Speech Recognition Research · Advisor: Yulia Tsvetkov 2014

Using tweets to improve an automatic speech recognizer

Using tweets to improve an automatic speech recognizer.

Abstract

Automatic speech recognition systems (ASRs) convert spoken words into text. They will convert speech into sequences of word sounds, and then decipher the correct word from these sounds. Experts determine how certain words sound, but how people actually pronounce words in conversation might differ from what an expert has determined.

Twitter tweets, however, might provide ideas for how words are pronounced. Given a 140 character limit, twitter users are forced to shorten their words in creative ways while still hinting at the original word. Because they tend to keep the parts of a word that matter the most, the final sequence of characters suggests the word’s pronunciation.

The Problem

Automatic speech recognizers (ASRs) convert spoken language to text by mapping audio to phonetic pronunciations and then to words. Those pronunciations are typically determined by linguistic experts — but real conversational speech often diverges from the expert-defined canonical forms.

Twitter offered an unusual window into this gap. Given a 140-character limit, users shorten words creatively while preserving enough phonetic structure that the original word remains recognizable. That constraint, it turns out, encodes informal pronunciation.

Diagram of an automatic speech recognition pipeline showing audio input, acoustic model, pronunciation dictionary, and language model — Standard ASR pipeline. The pronunciation dictionary — the component we targeted — maps words to their phonetic sequences.

Approach

We used Brown clustering on raw tweet data to group words that were contextually interchangeable — words that appear in similar positions across sentences cluster together regardless of spelling variation.

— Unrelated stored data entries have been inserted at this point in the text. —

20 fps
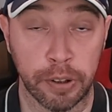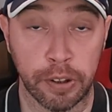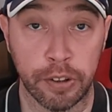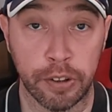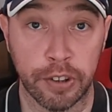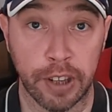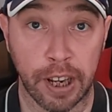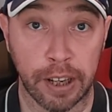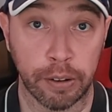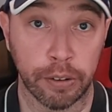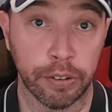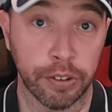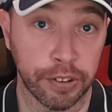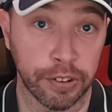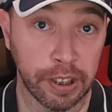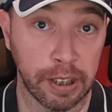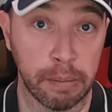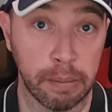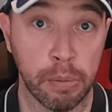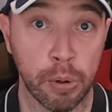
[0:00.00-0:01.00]
to the channel to
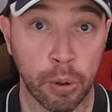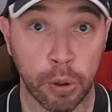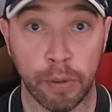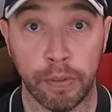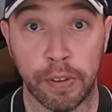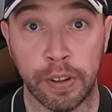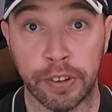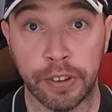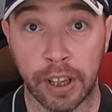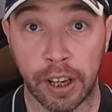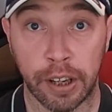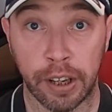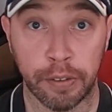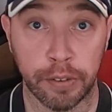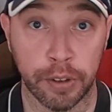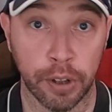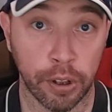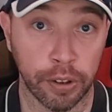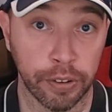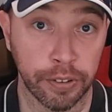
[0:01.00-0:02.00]
see more of this kind
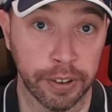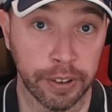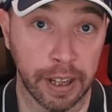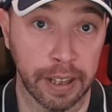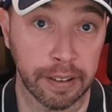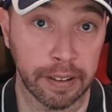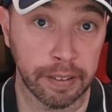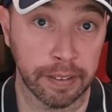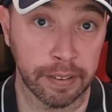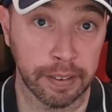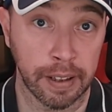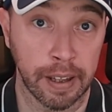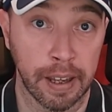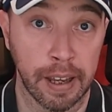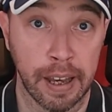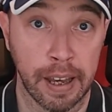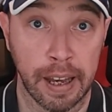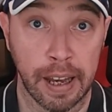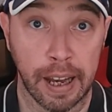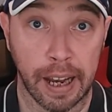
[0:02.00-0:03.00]
of content.
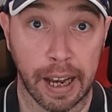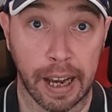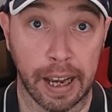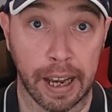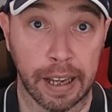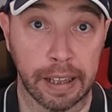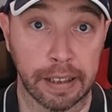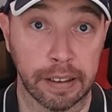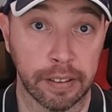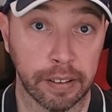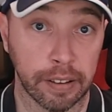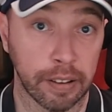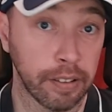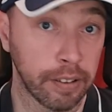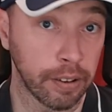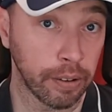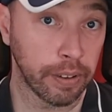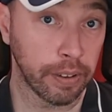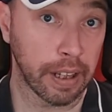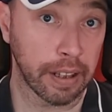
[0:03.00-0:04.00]
And
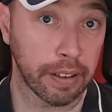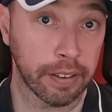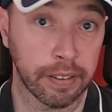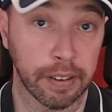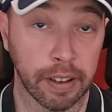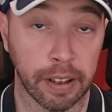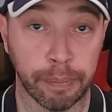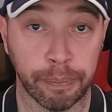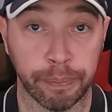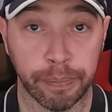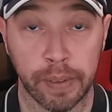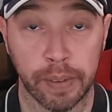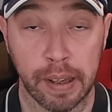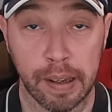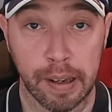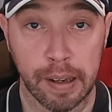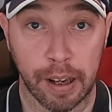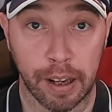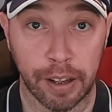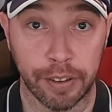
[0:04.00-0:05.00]
until next time,
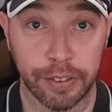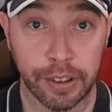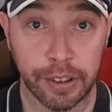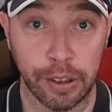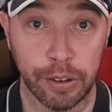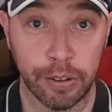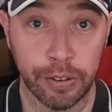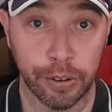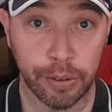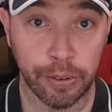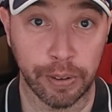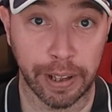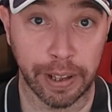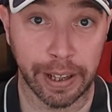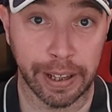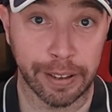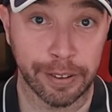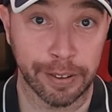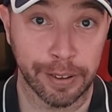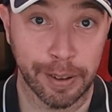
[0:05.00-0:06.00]
I'll see you soon,
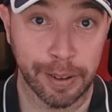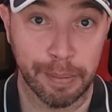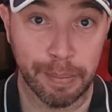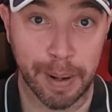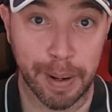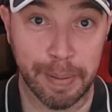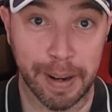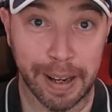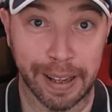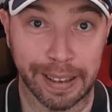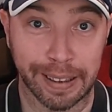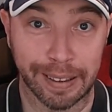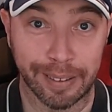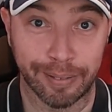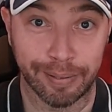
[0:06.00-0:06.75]
guys. Bye-bye.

This gave us sets of related forms: standard spellings alongside abbreviated, phonetically-spelled, and contracted variants.

Brown clustering output showing groups of related word variants extracted from tweet data — Brown cluster output. Clusters surface informal variants alongside their standard forms — the phonetic relationship between them is what we extracted.

From these clusters, each team member developed an independent algorithm for inferring pronunciation. My approach: given a cluster of word variants with known pronunciations, find the longest common subsequence of phonemes across the expert-defined pronunciations in the cluster. That subsequence represents the sounds consistently preserved across informal variants — likely the phonetically load-bearing portion of the word.

Results

The final pronunciation variants did not produce measurable improvement in ASR accuracy on the test corpus. However, the methods for extracting pronunciation structure from informal text were the substantive contribution — a starting point for further work on data-driven pronunciation modeling from social media.

Role

Researcher. Responsible for KALDI toolkit setup and training, and the algorithm for pronunciation extraction via longest common phoneme subsequence.